Start of Exercise materials
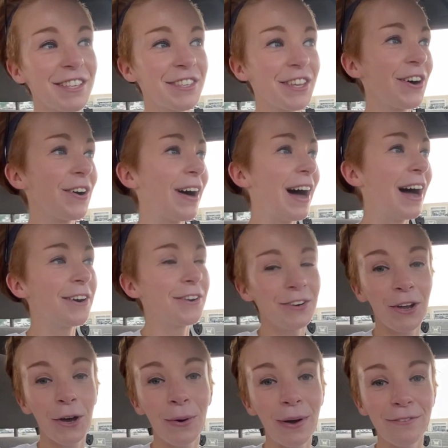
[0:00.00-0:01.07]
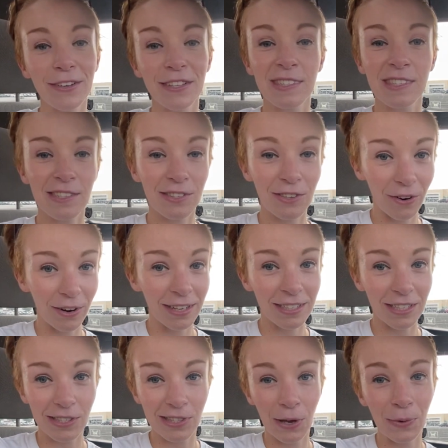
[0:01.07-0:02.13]
So I don't know if it's starting to
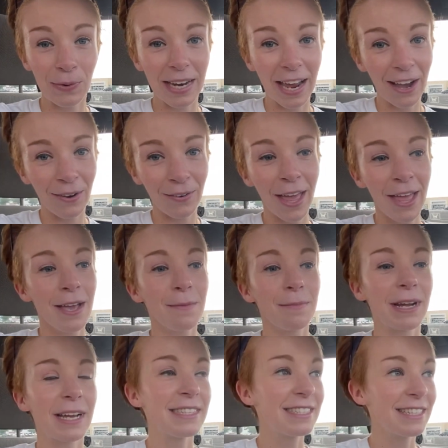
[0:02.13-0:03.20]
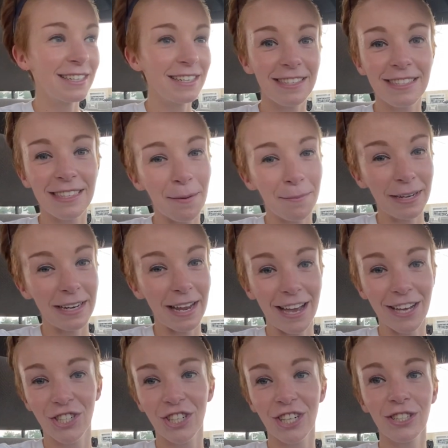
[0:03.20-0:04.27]
slow down, but I did set my
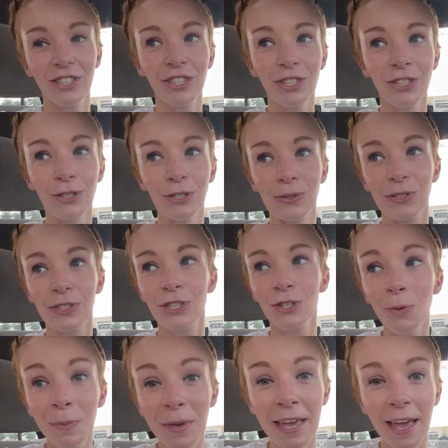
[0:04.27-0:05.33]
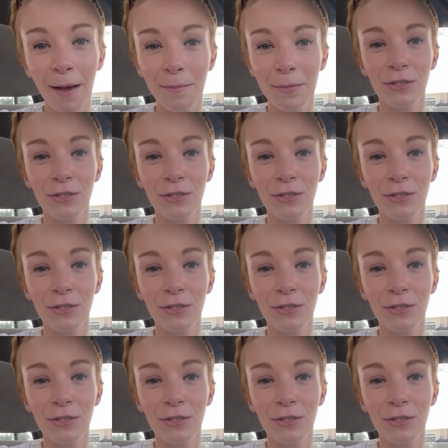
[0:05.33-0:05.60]
dash to 2 p.m.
End of Exercise materials
● The problem: Repeat the preceding records precisely, and leave every picture out of the copy.

● Answer to the problem:
[0:00.00-0:01.07]
[0:01.07-0:02.13]
So I don't know if it's starting to
[0:02.13-0:03.20]
[0:03.20-0:04.27]
slow down, but I did set my
[0:04.27-0:05.33]
[0:05.33-0:05.60]
dash to 2 p.m.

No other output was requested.